Additionally, recovery objectives with respect to operating capacity may need to be reassessed. Many institutions' backup arrangements were based on plans to handle a reduced volume of activity during a disaster scenario. In fact, Monday, September 17, was an exceptionally high volume trading day, and the shifting of settlement timeframes for government securities led to wide fluctuations in day-to-day settlement volumes. Some institutions found that systems and telecommunications backup lines were designed to operate at significantly lower volume, severely hampering their ability to complete all processing during the disaster.
C. Identify Key Elements of the Financial System
A coordinated industry-wide approach to business continuity planning requires identification of the critical operational components of the financial system that must achieve a high level of business continuity preparedness.
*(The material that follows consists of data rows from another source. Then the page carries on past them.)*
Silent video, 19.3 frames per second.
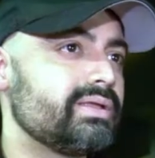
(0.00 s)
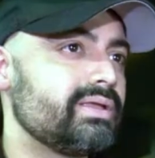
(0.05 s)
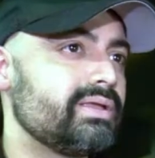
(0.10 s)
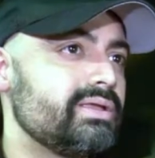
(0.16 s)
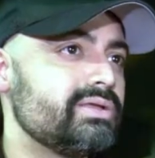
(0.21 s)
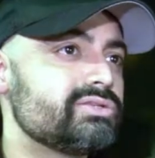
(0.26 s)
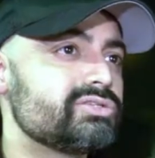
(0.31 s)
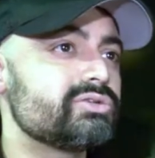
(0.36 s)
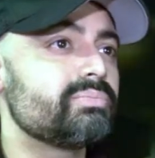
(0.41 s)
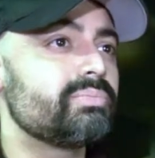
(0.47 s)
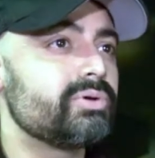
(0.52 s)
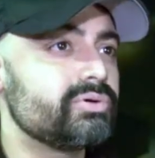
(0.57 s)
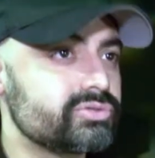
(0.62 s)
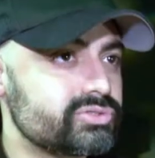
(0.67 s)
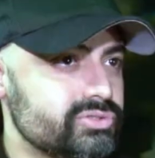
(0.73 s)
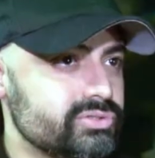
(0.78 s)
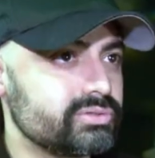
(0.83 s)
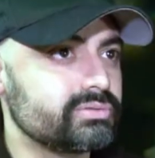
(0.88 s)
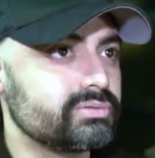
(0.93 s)
he's
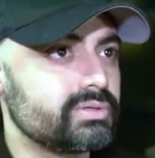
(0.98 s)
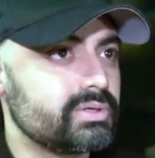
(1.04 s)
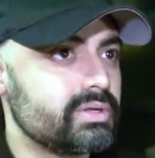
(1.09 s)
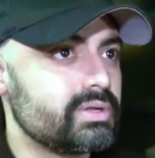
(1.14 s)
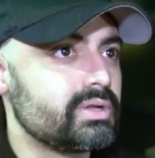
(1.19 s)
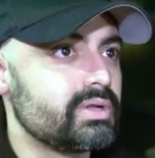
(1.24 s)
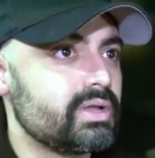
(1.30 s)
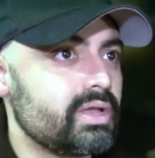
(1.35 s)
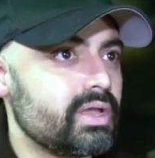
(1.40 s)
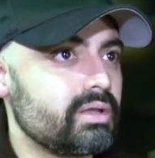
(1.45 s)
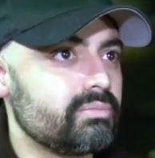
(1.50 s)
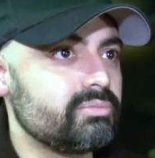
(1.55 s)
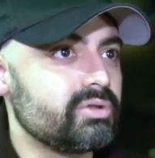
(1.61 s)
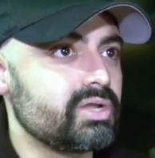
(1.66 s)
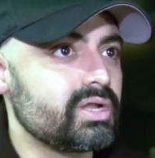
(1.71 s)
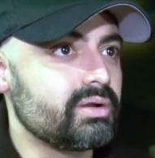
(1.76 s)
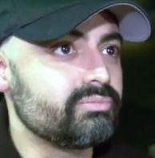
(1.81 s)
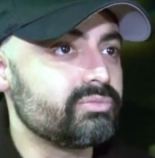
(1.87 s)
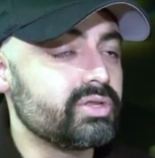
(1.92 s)
supposed to and
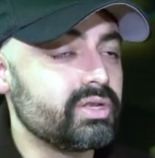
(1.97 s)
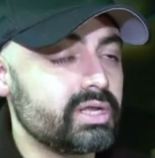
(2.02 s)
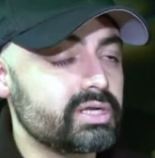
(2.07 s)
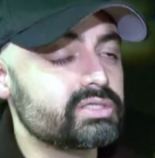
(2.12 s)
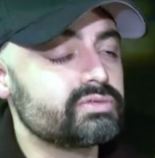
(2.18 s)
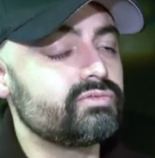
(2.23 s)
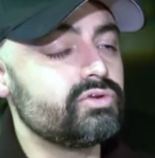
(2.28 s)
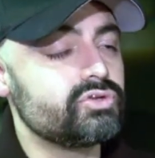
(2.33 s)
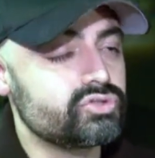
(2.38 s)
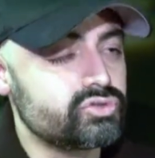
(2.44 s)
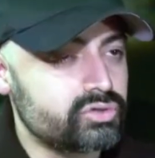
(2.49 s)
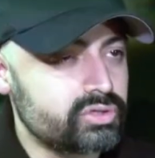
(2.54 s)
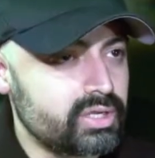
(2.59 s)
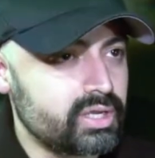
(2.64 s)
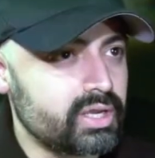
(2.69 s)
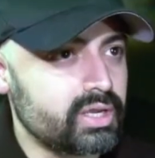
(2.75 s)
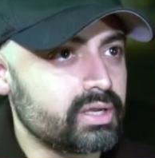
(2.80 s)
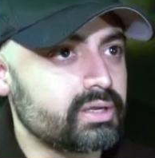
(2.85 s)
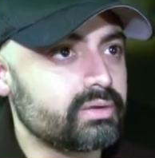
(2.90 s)
become the next future
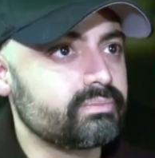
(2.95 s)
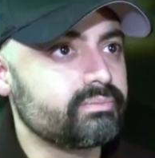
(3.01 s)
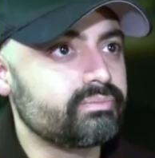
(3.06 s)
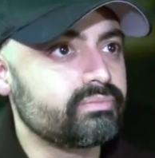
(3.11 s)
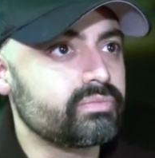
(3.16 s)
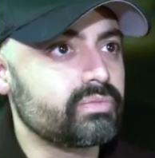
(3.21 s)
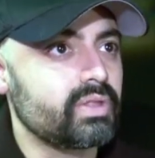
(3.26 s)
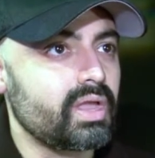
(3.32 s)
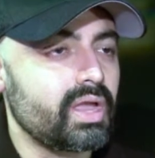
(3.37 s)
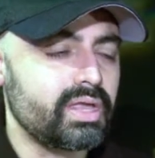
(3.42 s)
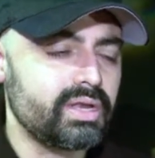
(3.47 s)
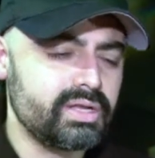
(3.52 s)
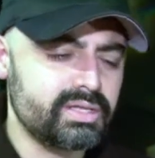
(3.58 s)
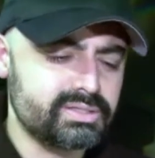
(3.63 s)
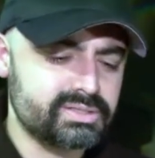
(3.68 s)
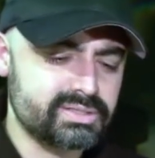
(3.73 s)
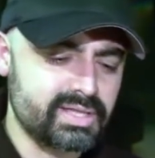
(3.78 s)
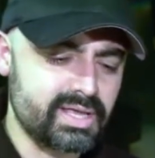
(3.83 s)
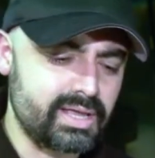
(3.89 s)
king? And
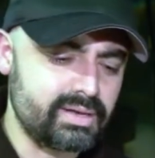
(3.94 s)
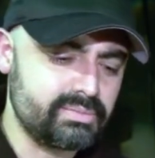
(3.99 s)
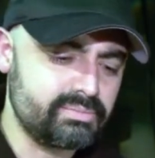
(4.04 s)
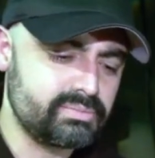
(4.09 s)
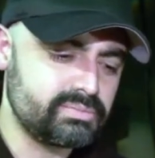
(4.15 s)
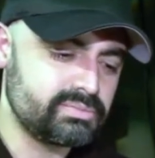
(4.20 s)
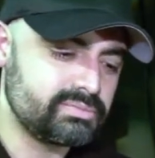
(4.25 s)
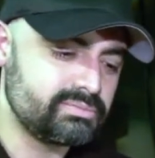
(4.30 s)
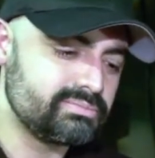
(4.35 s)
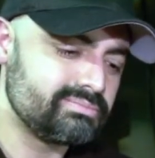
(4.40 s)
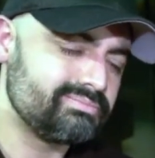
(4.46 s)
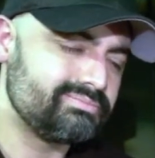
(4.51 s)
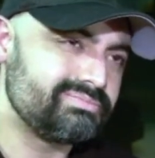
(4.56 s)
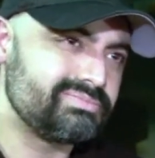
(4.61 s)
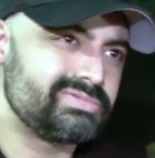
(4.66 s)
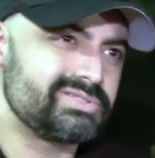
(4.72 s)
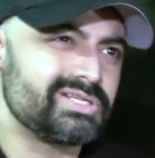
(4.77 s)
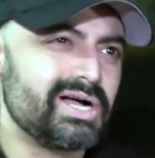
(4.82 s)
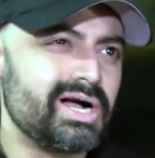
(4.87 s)
it's that
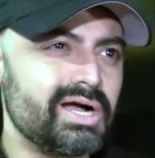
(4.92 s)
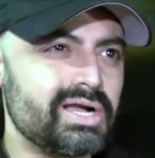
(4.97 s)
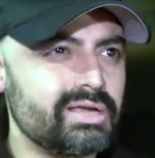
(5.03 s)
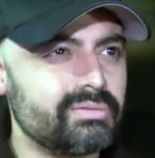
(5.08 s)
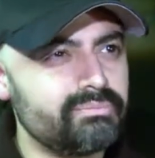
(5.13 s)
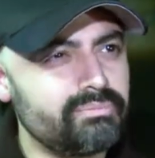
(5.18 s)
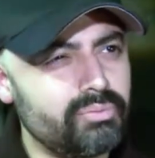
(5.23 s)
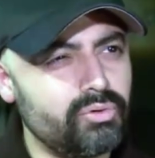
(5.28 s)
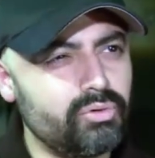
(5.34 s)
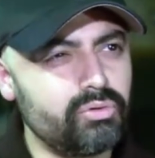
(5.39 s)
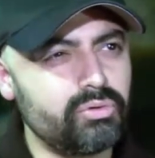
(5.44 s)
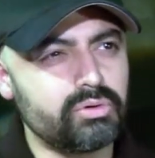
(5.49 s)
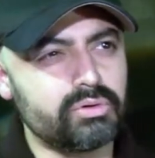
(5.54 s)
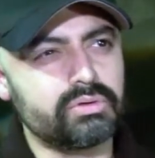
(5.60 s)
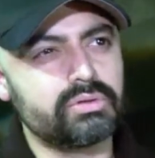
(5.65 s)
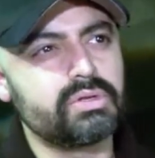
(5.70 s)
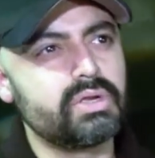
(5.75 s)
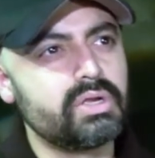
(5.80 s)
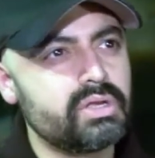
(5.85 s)
tug and
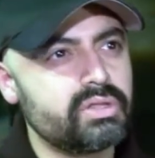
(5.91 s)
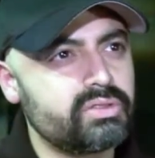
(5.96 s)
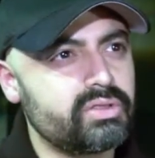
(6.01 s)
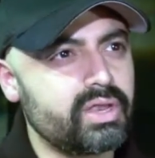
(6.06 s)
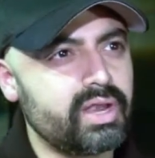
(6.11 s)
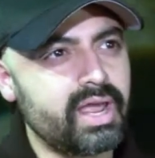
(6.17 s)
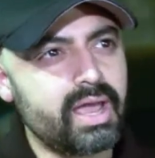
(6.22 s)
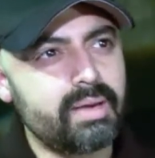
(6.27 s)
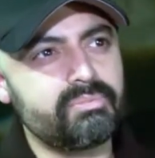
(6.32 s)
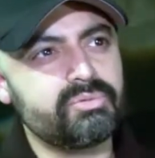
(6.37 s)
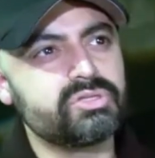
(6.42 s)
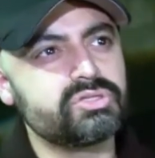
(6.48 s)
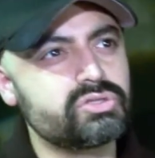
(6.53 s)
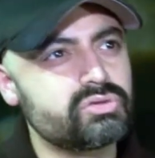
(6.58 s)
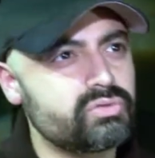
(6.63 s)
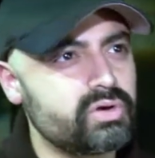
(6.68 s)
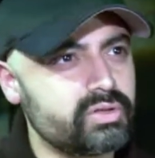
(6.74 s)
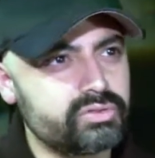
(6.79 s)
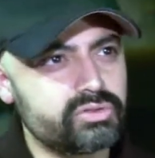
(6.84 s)
pull that happens
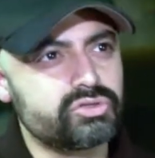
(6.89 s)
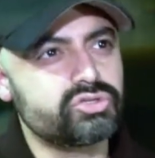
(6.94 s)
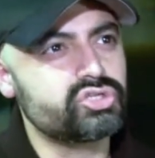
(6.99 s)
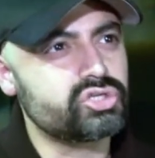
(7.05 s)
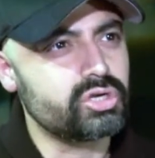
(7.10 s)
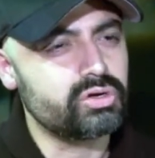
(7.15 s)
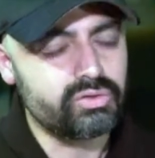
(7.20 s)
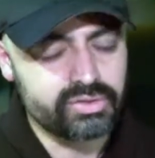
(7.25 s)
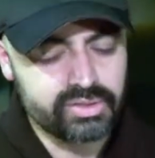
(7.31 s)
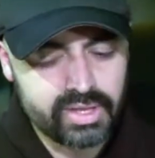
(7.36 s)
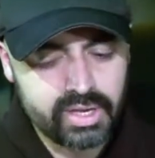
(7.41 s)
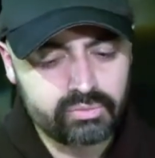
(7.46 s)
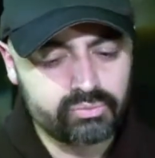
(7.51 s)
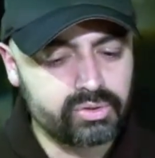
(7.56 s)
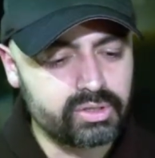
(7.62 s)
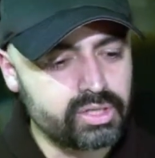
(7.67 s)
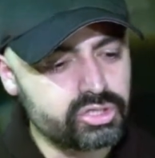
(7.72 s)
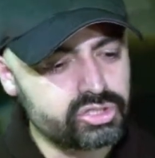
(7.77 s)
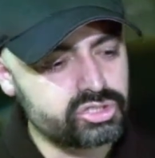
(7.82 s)
throughout the show and that
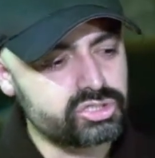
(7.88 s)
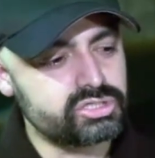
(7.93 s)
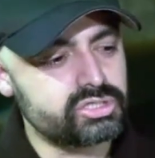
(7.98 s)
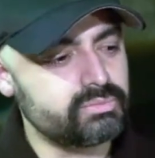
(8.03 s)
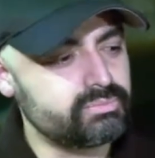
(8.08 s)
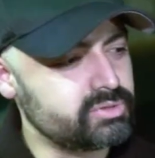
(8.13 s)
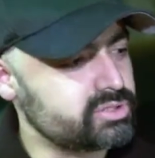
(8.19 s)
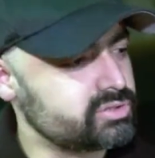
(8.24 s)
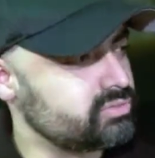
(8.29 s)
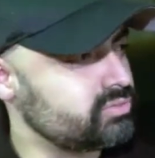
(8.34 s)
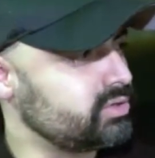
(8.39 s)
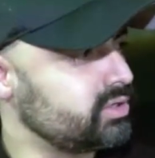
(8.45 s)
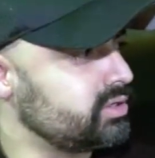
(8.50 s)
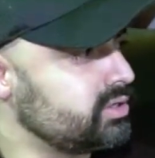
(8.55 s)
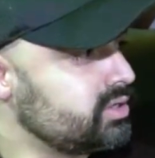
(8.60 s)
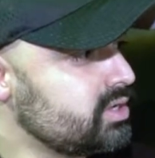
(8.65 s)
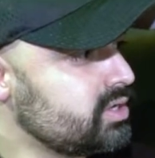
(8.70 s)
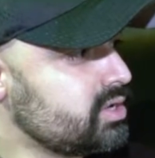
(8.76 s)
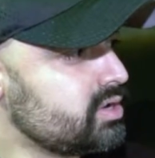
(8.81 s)
relationship
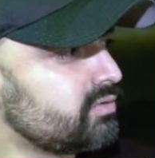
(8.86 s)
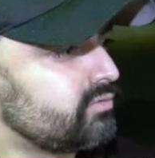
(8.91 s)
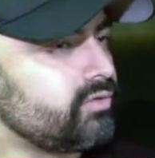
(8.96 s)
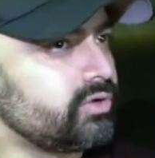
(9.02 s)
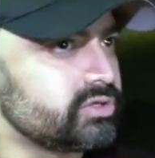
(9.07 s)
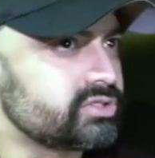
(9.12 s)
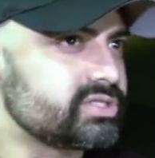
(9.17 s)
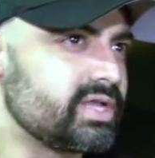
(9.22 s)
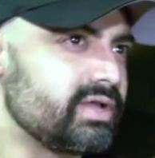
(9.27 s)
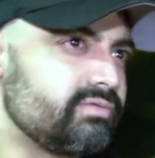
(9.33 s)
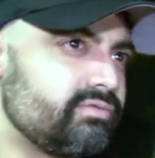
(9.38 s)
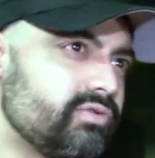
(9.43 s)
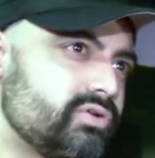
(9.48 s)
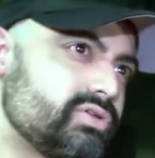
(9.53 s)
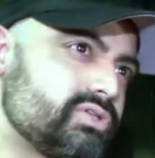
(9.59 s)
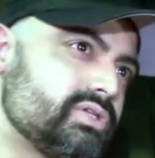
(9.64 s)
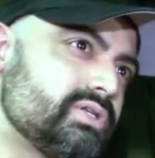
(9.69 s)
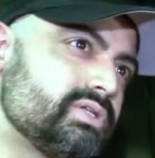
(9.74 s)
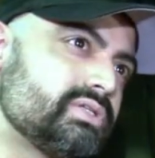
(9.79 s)
between Falstaff
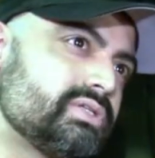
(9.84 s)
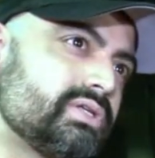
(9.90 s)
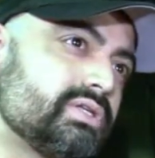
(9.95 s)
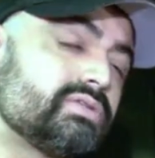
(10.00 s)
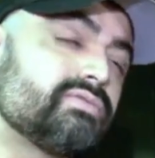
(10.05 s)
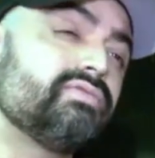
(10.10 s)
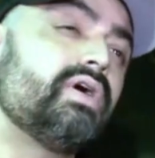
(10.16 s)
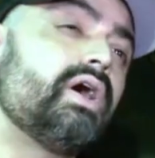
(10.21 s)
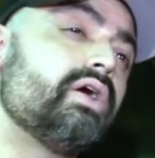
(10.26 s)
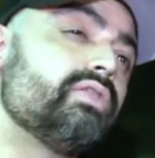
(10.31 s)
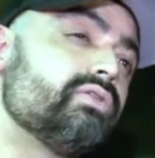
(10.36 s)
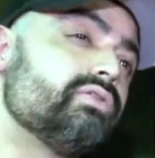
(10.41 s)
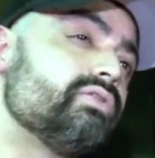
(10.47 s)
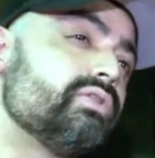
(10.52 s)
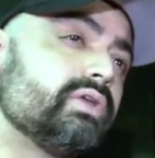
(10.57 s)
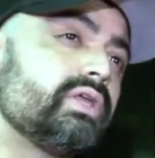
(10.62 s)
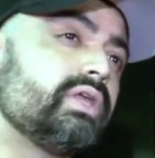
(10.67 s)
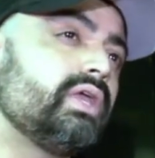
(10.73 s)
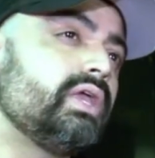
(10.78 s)
versus his father,
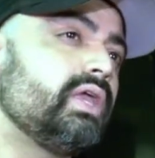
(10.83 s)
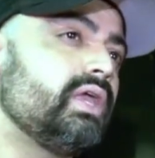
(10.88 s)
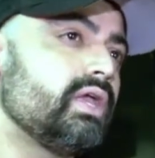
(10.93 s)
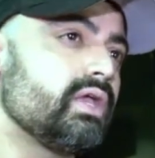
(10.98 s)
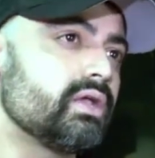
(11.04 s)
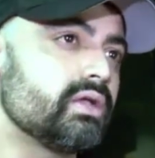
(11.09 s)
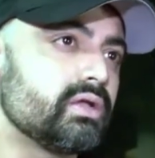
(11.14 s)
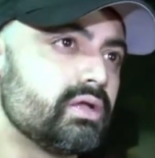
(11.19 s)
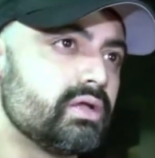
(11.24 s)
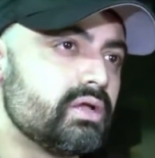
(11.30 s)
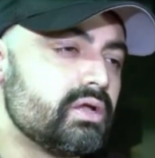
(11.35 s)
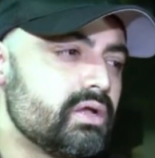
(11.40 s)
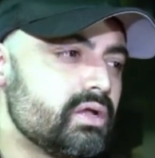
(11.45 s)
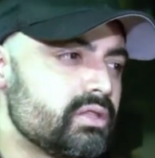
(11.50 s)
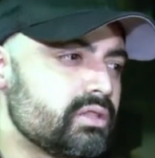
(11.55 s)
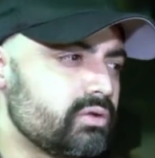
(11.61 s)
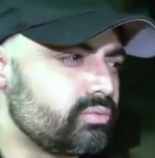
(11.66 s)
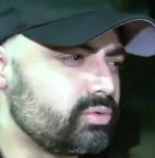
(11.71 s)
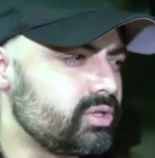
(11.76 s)
the king,
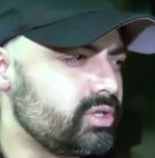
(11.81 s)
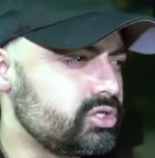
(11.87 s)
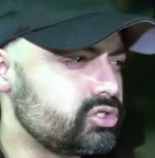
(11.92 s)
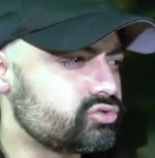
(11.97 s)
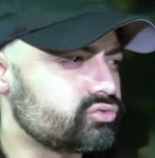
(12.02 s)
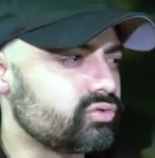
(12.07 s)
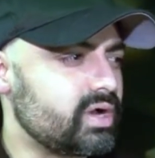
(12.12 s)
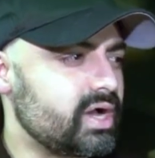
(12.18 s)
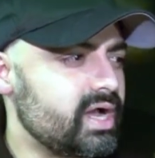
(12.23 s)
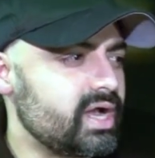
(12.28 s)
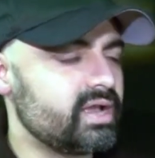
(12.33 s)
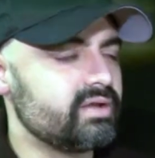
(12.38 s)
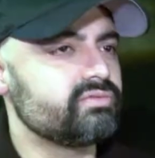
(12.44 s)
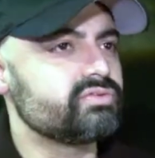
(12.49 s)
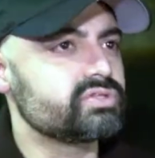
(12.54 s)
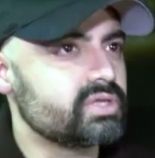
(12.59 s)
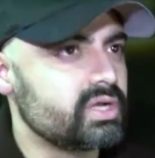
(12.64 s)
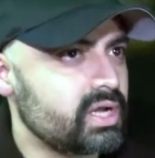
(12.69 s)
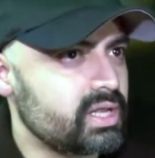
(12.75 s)
that really
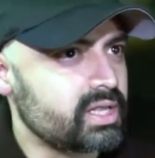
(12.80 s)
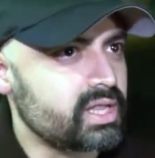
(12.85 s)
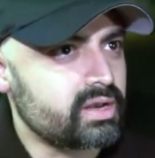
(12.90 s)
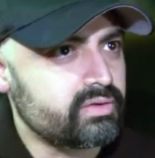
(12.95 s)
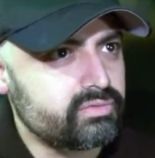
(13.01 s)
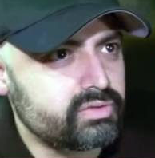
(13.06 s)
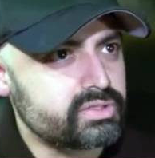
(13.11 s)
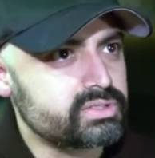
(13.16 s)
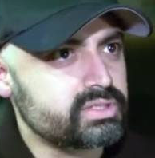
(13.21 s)
drives a lot of these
A primary question is whether and how business continuity objectives should differ for institutions or infrastructure components with different levels of systemic importance. In particular, expectations may be highest for institutions whose activity has the potential to significantly affect other institutions, such as major clearing and settlement entities, as well as institutions that essentially act as financial "utilities" in some of their functions. Other institutions may be collectively critical to the daily operations of financial system, but individually of less systemic significance.
It is also useful to identify the types of operations that may require the highest level of operational resilience for major financial institutions. This may involve identification of the core markets (e.g., money markets, government securities, foreign exchange, commercial paper, equities, derivatives) and essential functions supporting these markets (e.g., trading, brokering, transaction execution, clearing, settlement, custody, customer contact).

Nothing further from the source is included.